С Паатой Пачуашвили мы вместе учились в Тбилисском государственном университете, он на физфаке, а я на отделении востоковедения. Вместе ходили на лекции в другие вузы, консерваторию посещали, разные интересные выставки и концерты. Потом я вышла замуж, и общение с Паатой прервалось. А в 2000 году мы случайно встретились, в это время он был уже епископом Николаем. Потом он пришел к нам в гости. Узнав, что я собираю деньги на школу в Шатили, он сказал:
– В Шатили населения мало, в моей епархии – много, а проблемы те же самые. Может, ты мне поможешь?
– Что значит мало? – я прямо разозлилась. – Я должна там построить школу, иначе мы Хевсуретию потеряем.
А когда я все-таки построила школу в Шатили, владыка позвонил мне:
– Ну что – построила? У нас в Ахалакалаки всего одна грузинская школа, проблем хватает, может, ты постараешься теперь нам помочь?
– Как помочь, – говорю, – из Тбилиси? Или мне переехать?!
– А ты подумай, – сказал митрополит, – серьезное дело.
В девяностых годах мне предложили должность директора одной из школ, работающих «по Гумбольдту». Я проработала директором 5 лет и ушла из-за одной трагической истории. Девятиклассники, которых я растила с первого класса, были на даче у одного из них, а когда возвращались, автобус потерпел аварию, за десять минут не стало семерых… Для меня это был эмоциональный удар, я написала заявление и ушла. Мне звонили из министерства, просили вернуться, я отказалась, было ощущение, что никогда больше не смогу работать в школе.
После я много размышляла: смогу ли когда-нибудь вернуться к педагогической деятельности? И мне казалось, что подобное будет возможно лишь в Гаграх – я всегда обожала этот город. Вот вернется Абхазия, думала я, и я создам там школу. Всем так и говорила, сказала и владыке Николаю, когда мы с ним в очередной раз встретились.
– Подумай сама, – сказал мне митрополит, – в моей епархии большинство населения – армяне, среди них бывают агрессивно настроенные люди. Мне нужна поддержка, чтобы шаг за шагом устранить эту агрессию, особенно среди молодежи.

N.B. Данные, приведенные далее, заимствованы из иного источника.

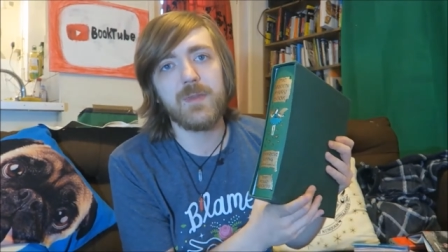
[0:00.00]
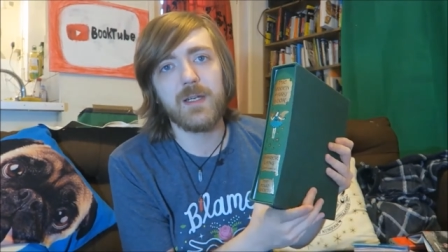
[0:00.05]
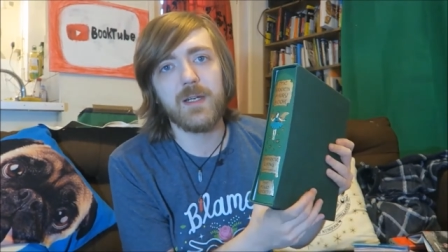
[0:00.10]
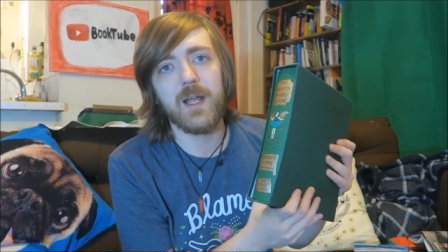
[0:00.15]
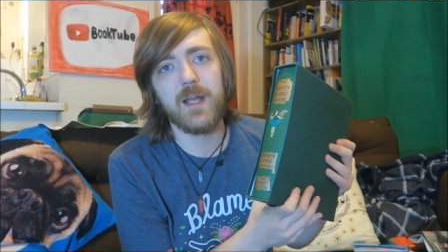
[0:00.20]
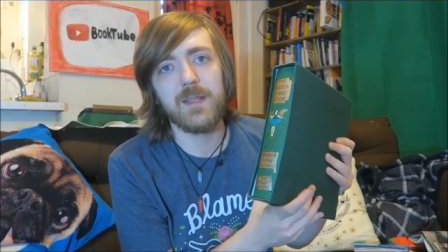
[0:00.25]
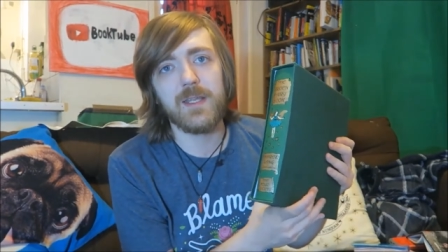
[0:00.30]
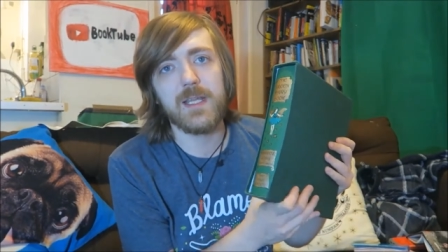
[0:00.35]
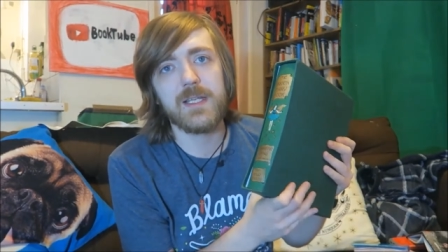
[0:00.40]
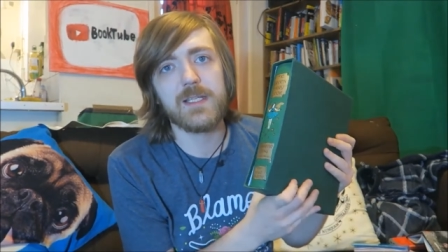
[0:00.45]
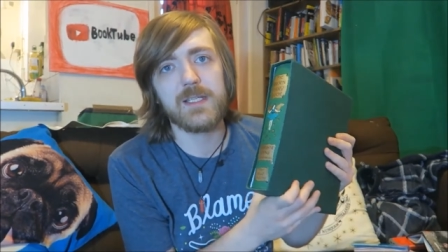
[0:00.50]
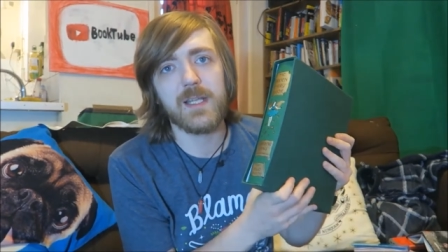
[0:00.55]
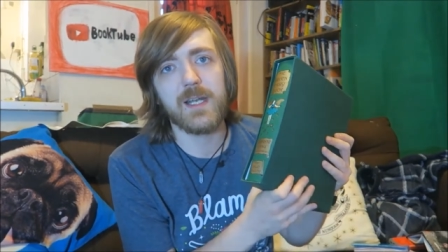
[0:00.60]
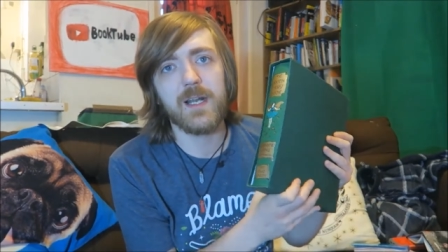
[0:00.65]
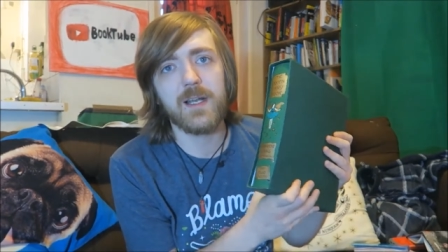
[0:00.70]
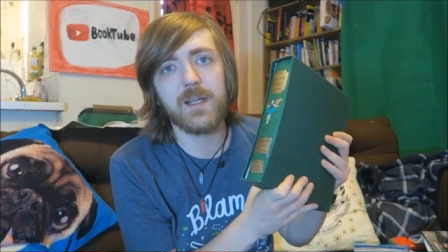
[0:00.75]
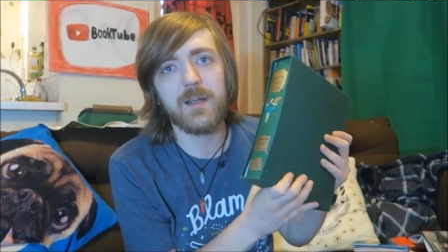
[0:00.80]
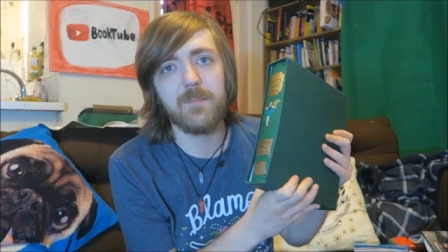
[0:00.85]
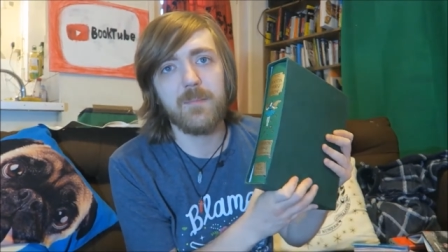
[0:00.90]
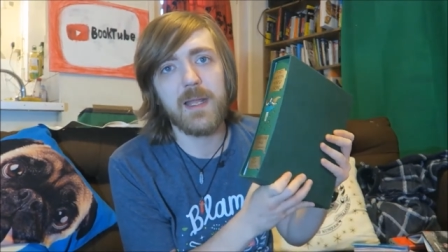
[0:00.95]
something like this
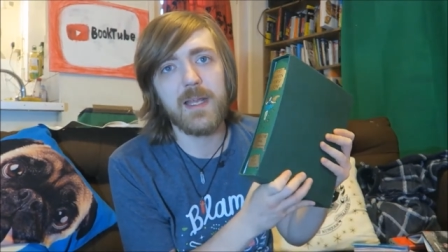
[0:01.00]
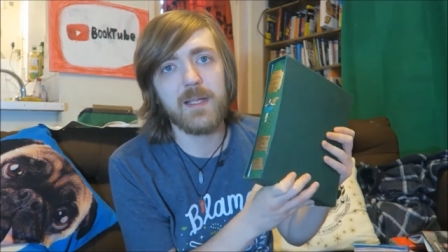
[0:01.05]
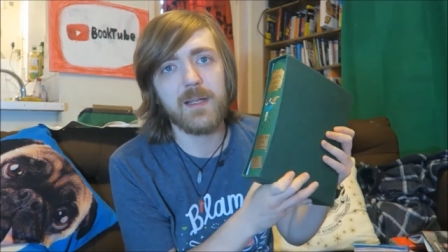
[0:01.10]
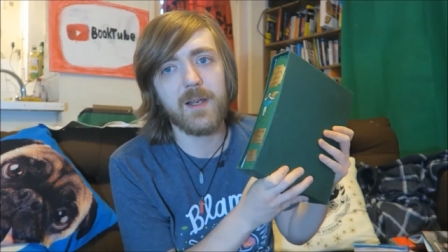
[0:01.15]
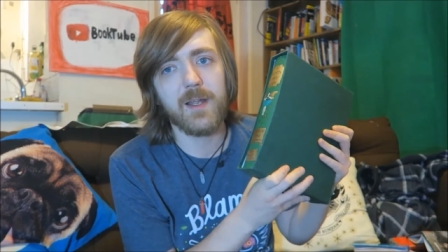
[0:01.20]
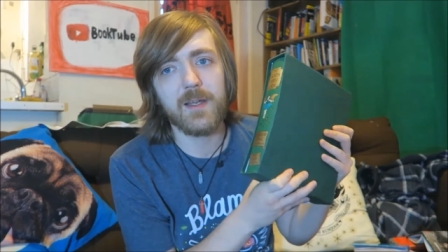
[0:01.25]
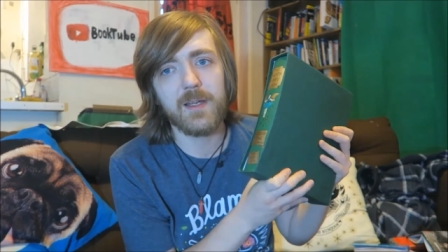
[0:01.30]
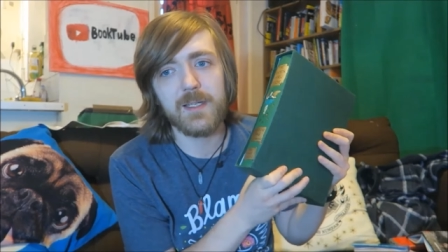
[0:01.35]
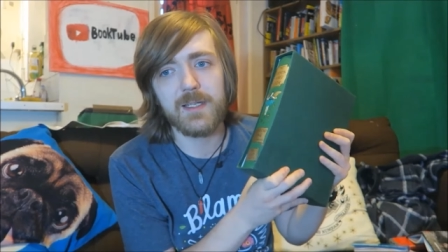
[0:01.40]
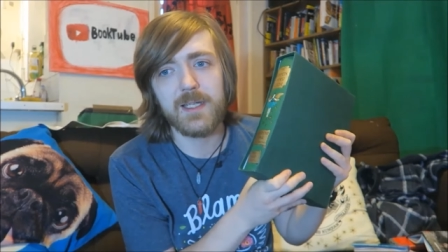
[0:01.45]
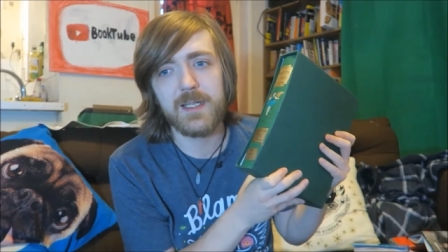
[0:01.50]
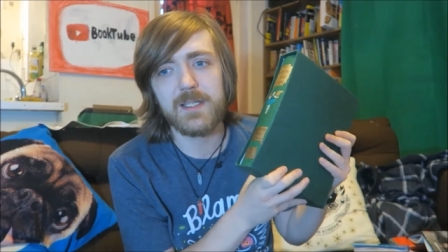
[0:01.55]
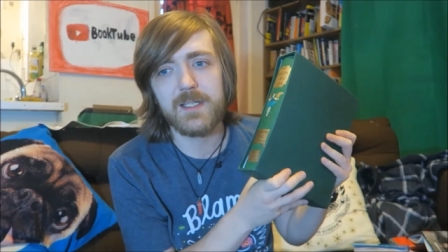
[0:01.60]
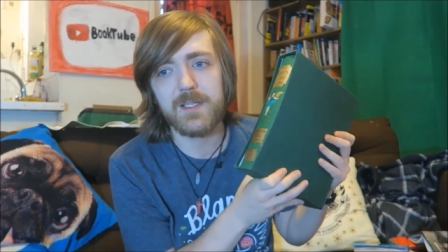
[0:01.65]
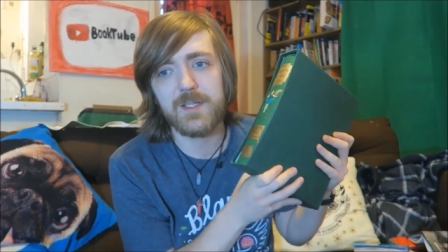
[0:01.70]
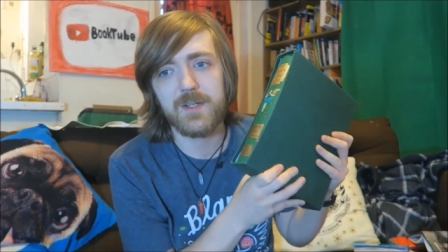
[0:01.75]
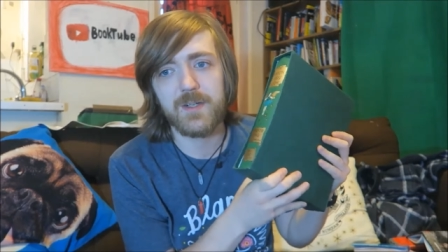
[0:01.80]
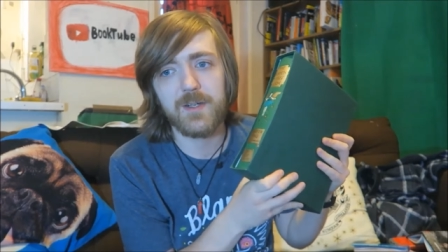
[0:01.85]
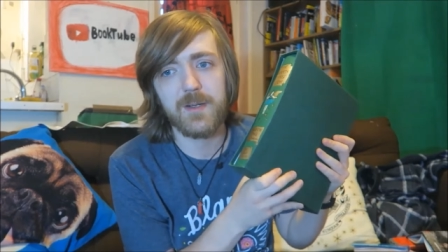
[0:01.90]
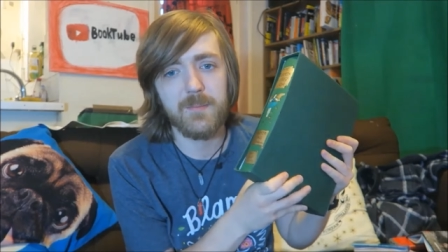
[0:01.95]
that I can make like a
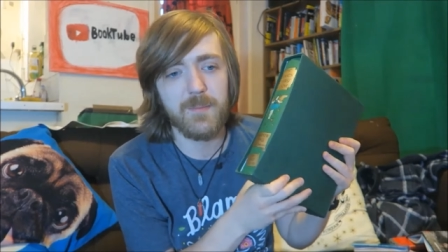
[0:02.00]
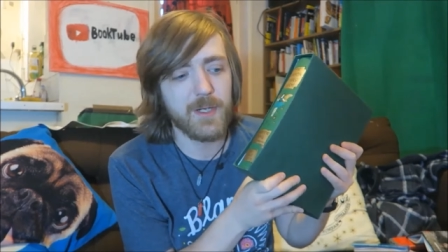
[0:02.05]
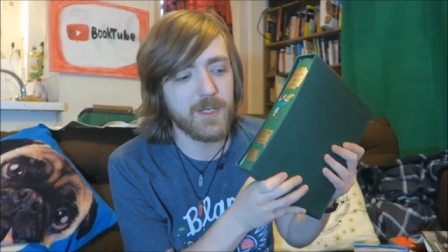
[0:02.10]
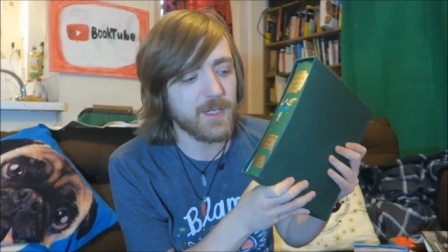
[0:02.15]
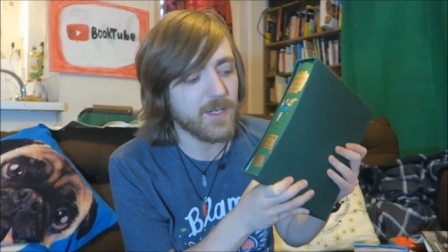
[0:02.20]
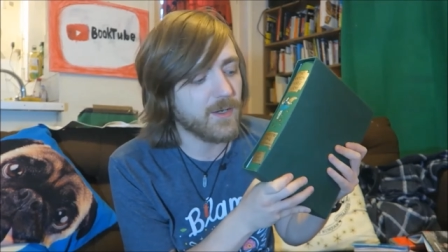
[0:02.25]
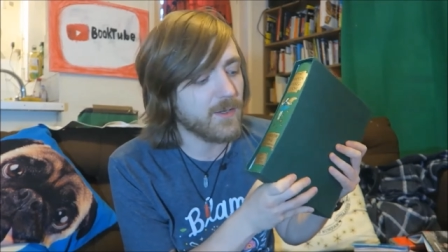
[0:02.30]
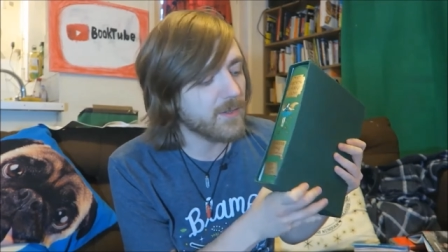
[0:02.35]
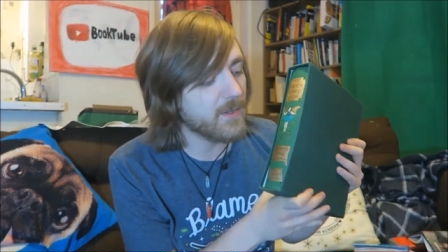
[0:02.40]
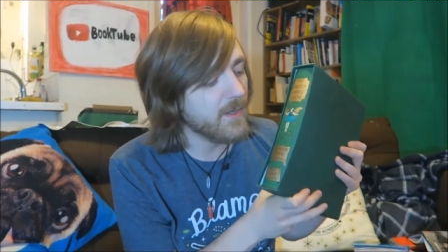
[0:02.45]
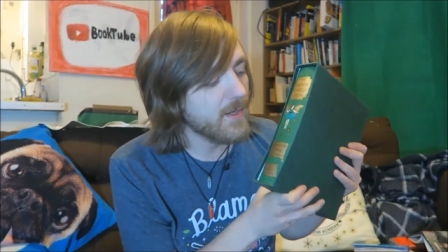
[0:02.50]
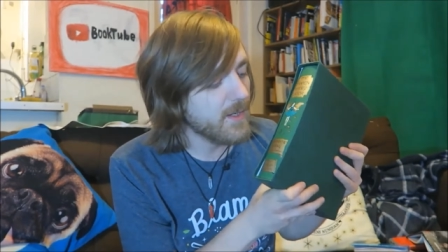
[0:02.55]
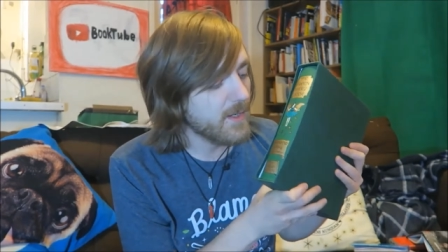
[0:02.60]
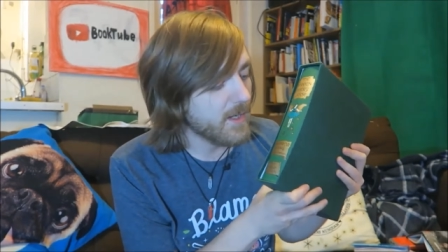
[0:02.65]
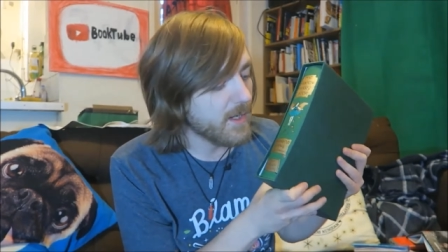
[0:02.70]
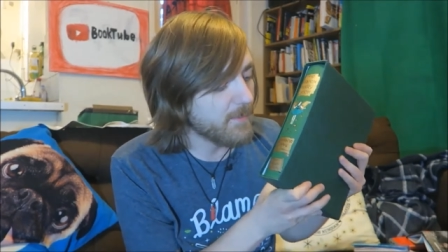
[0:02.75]
decent chunk of money on.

Я поняла, что он имеет в виду, меня словно осенило:
– Боже ты мой! – сказала я. – А ведь все верно!
Я думала целый месяц. Ясное дело, нелегко из Тбилиси перебраться. Был 2007 год. Приходилось себя убеждать: «Ну и что – провинция? Вот я все думаю, что необходимо что-то делать. Быть может, как раз это и есть мой единственно правильный шанс сделать доброе дело».